▸ Prompt: Set the listing down again exactly, please, apart from its pictures.
+++
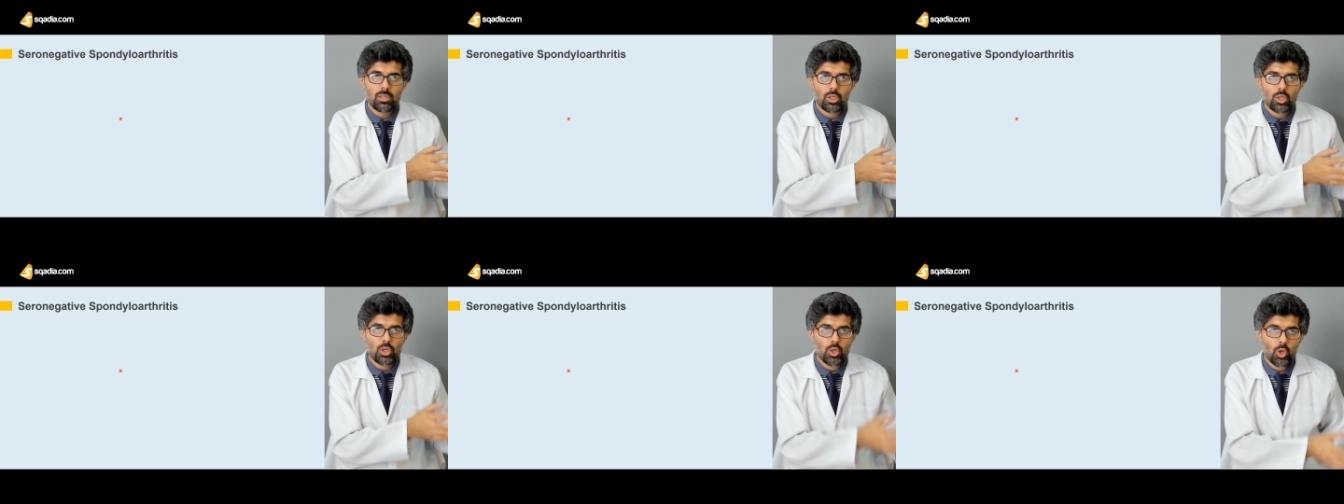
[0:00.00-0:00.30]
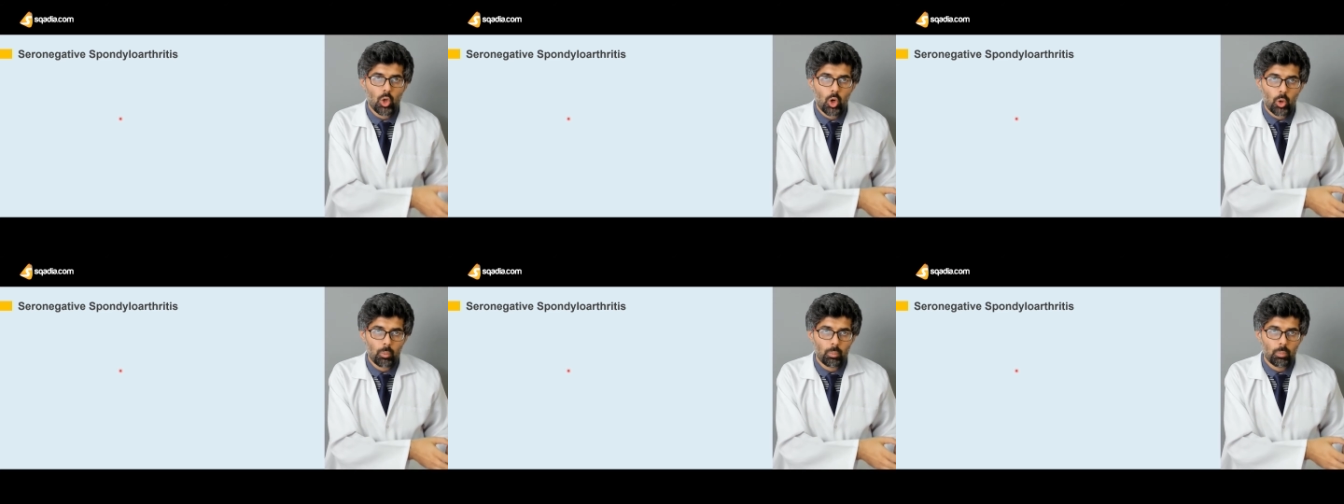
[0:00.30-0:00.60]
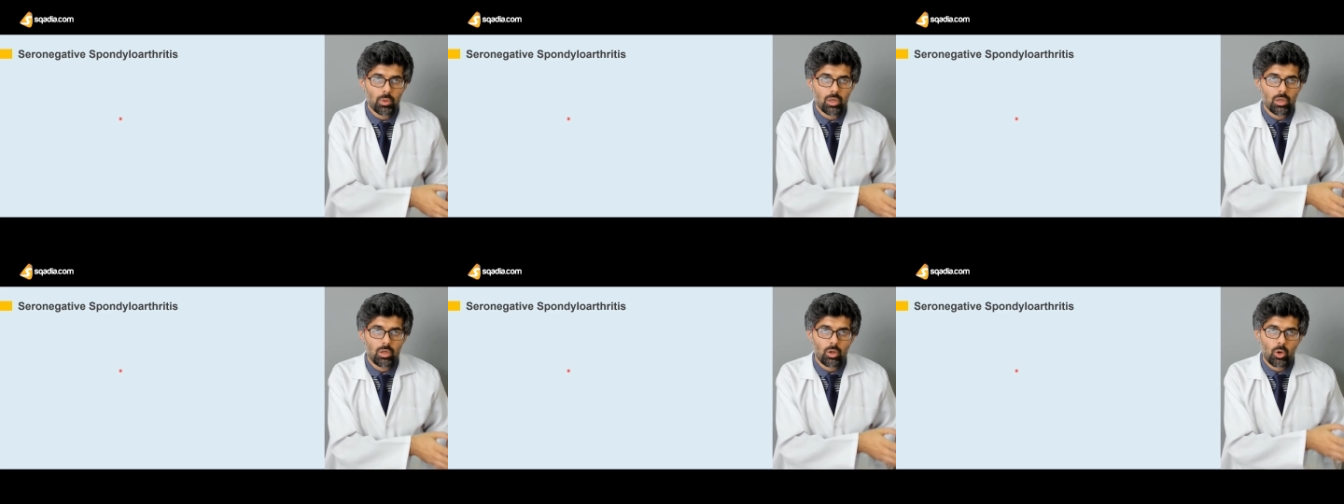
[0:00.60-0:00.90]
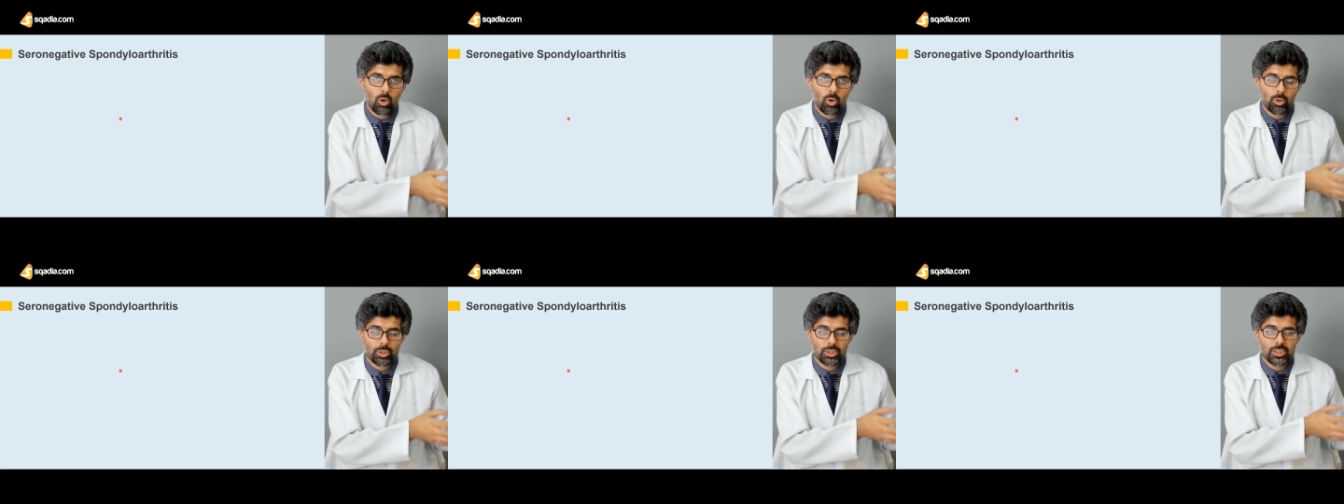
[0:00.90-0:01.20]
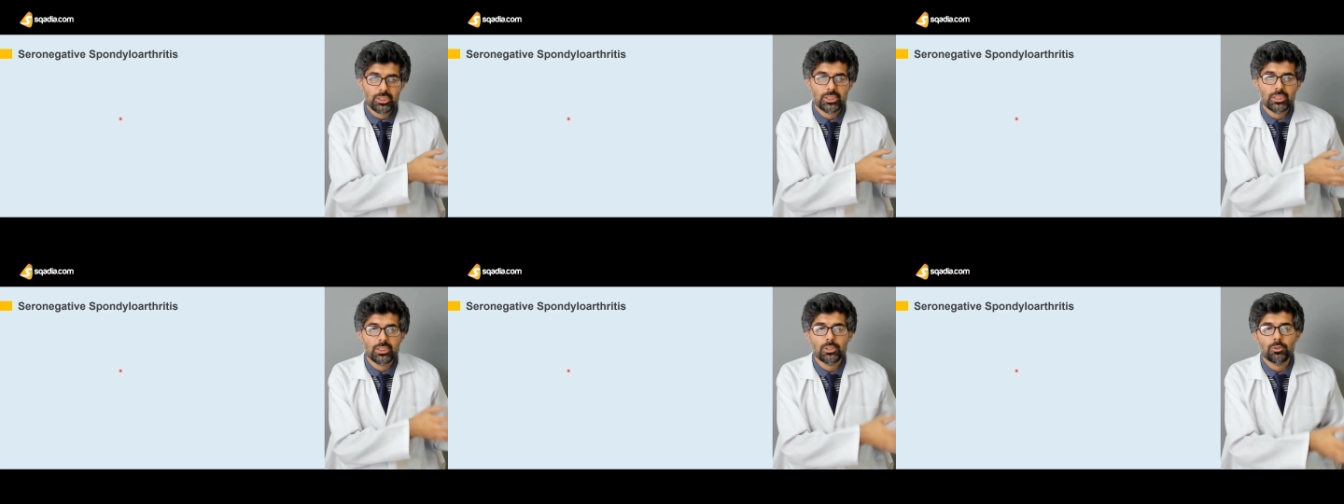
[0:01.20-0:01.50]
normal or the
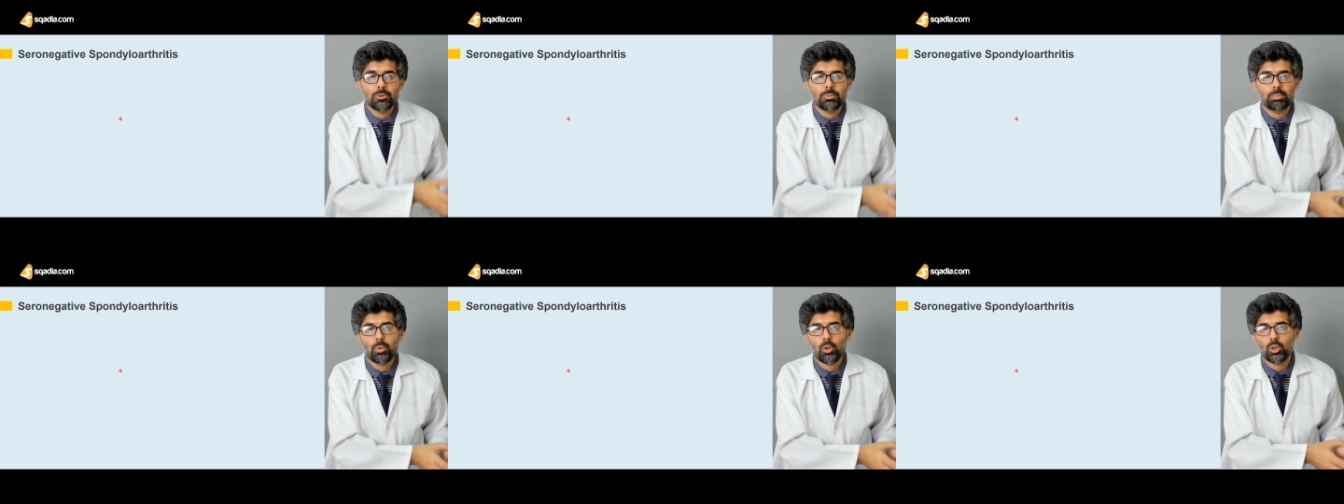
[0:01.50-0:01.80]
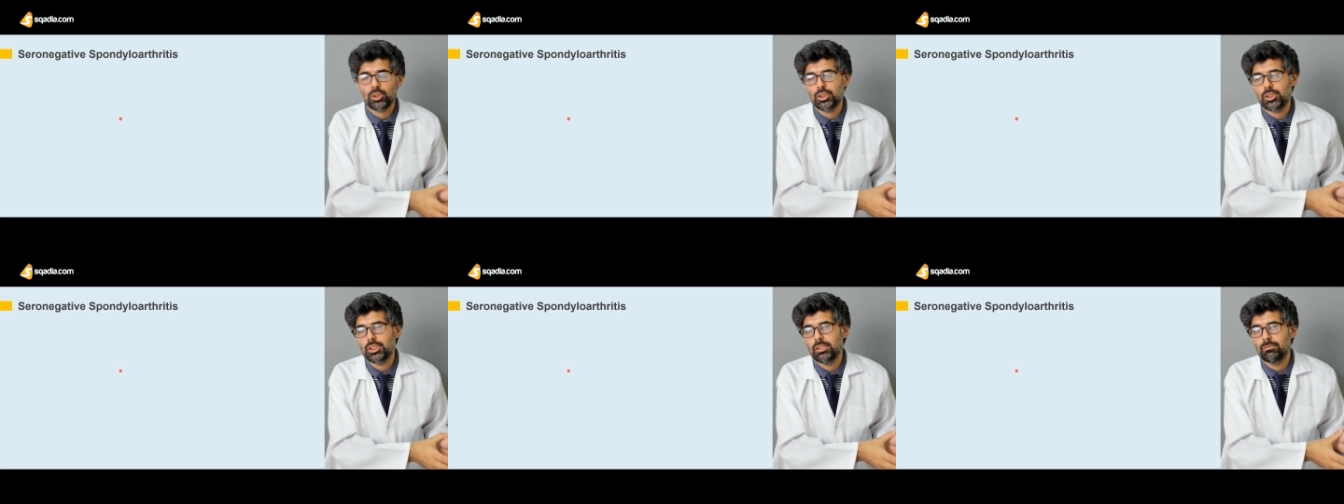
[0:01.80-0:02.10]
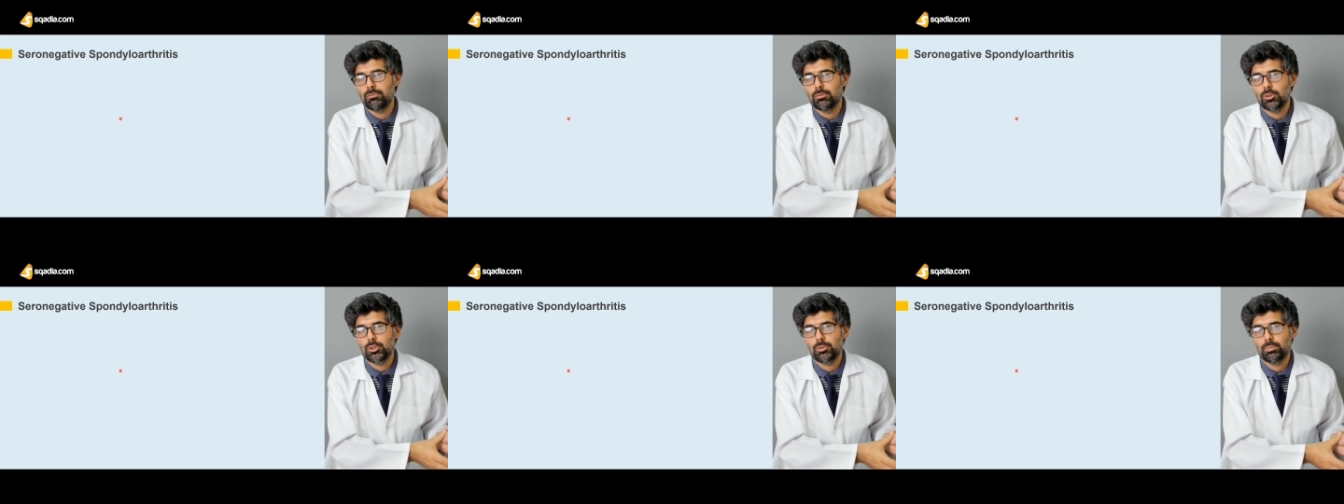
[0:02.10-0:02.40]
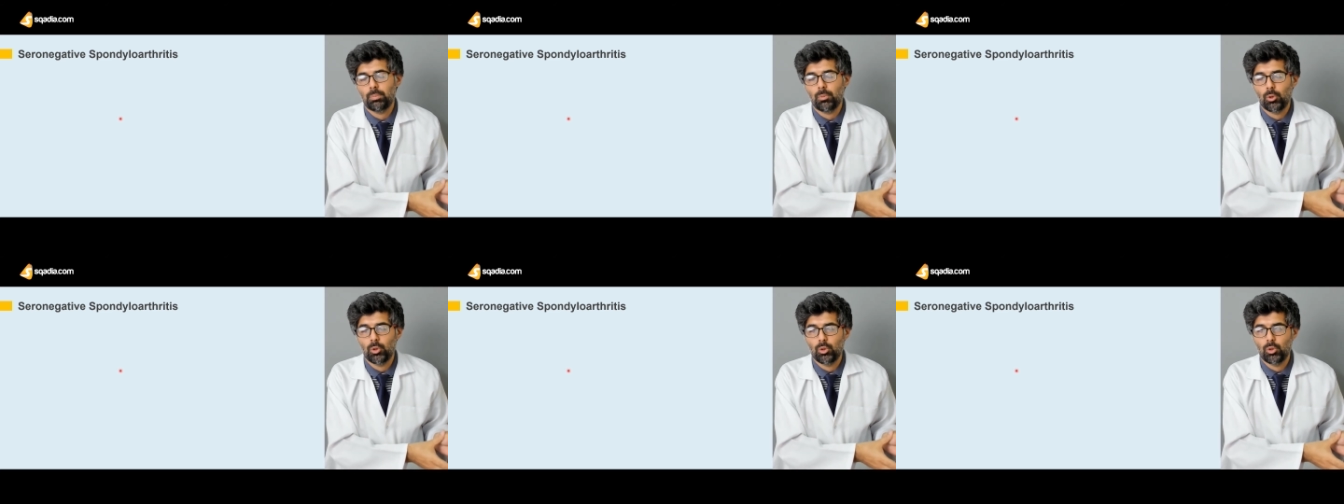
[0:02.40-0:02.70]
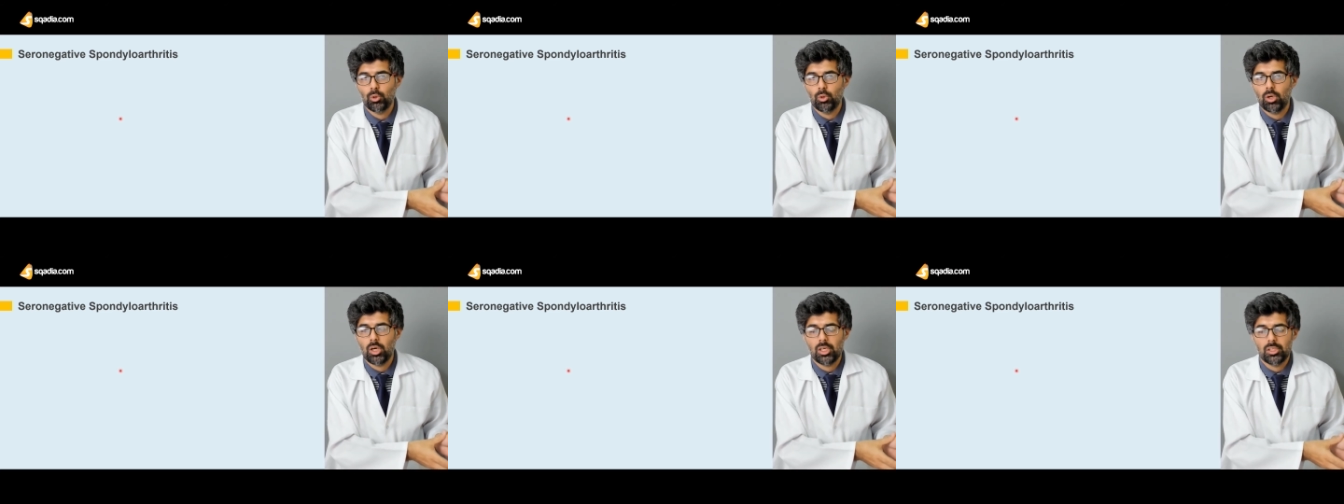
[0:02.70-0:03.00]
seropositive
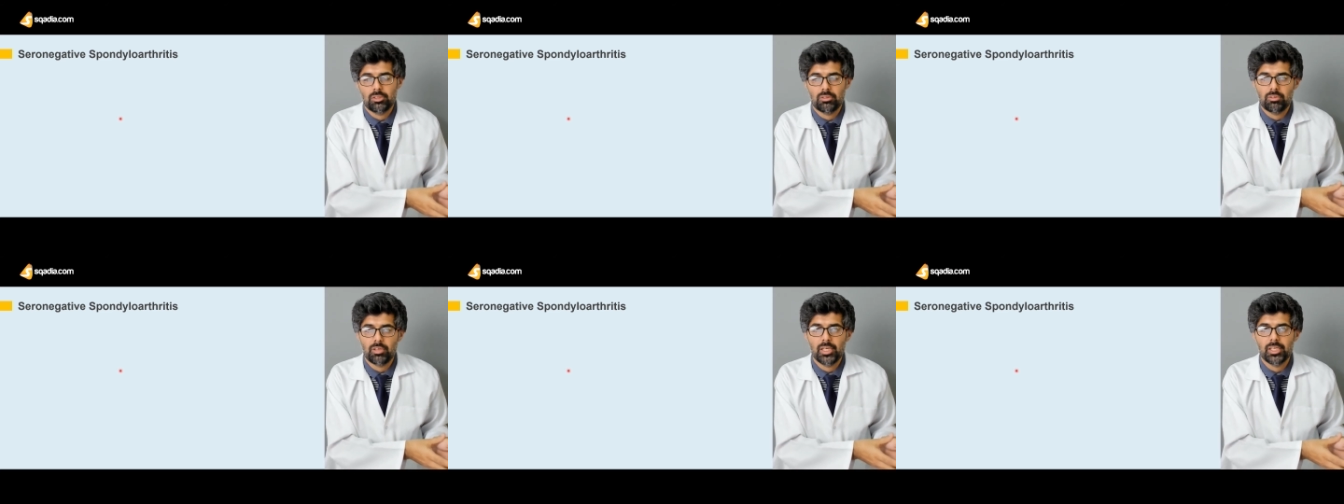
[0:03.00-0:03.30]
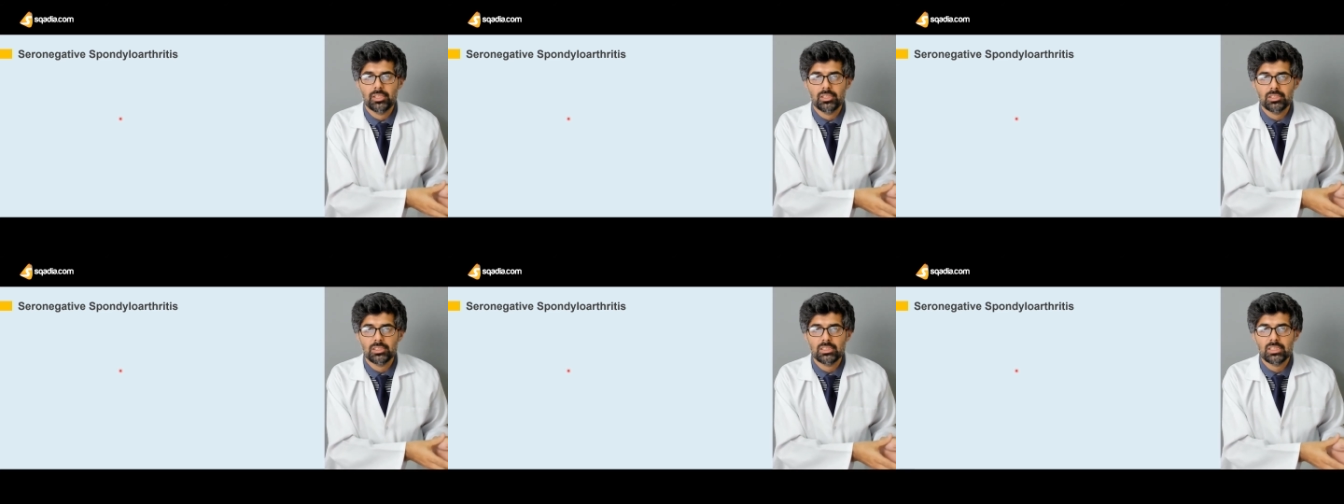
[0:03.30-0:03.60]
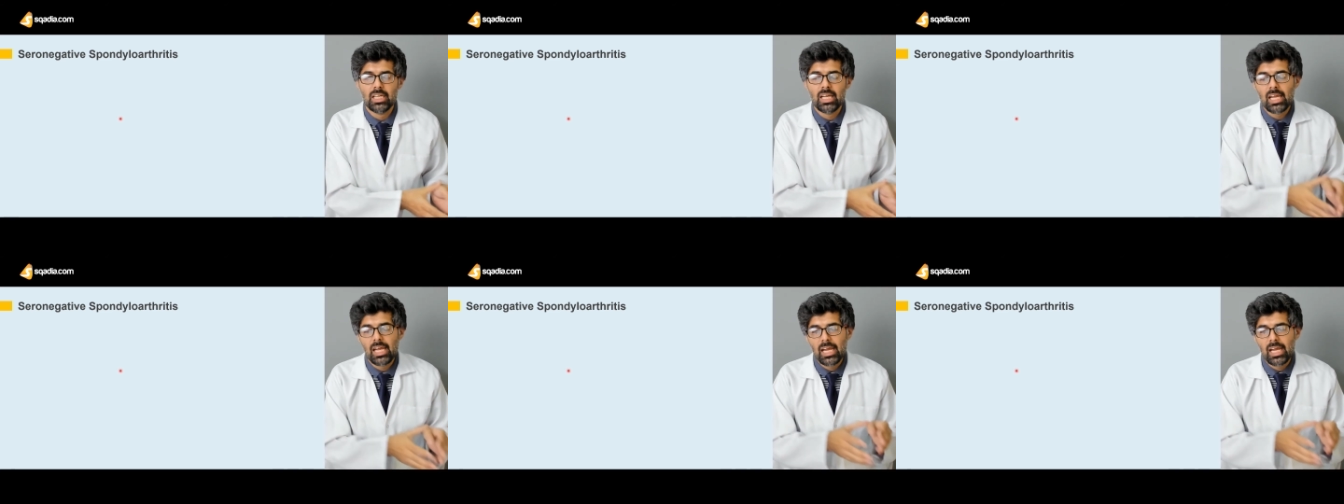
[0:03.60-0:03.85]
spondyloarthritis.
+++
▸ Problem solution:
[0:00.00-0:00.30]
[0:00.30-0:00.60]
[0:00.60-0:00.90]
[0:00.90-0:01.20]
[0:01.20-0:01.50]
normal or the
[0:01.50-0:01.80]
[0:01.80-0:02.10]
[0:02.10-0:02.40]
[0:02.40-0:02.70]
[0:02.70-0:03.00]
seropositive
[0:03.00-0:03.30]
[0:03.30-0:03.60]
[0:03.60-0:03.85]
spondyloarthritis.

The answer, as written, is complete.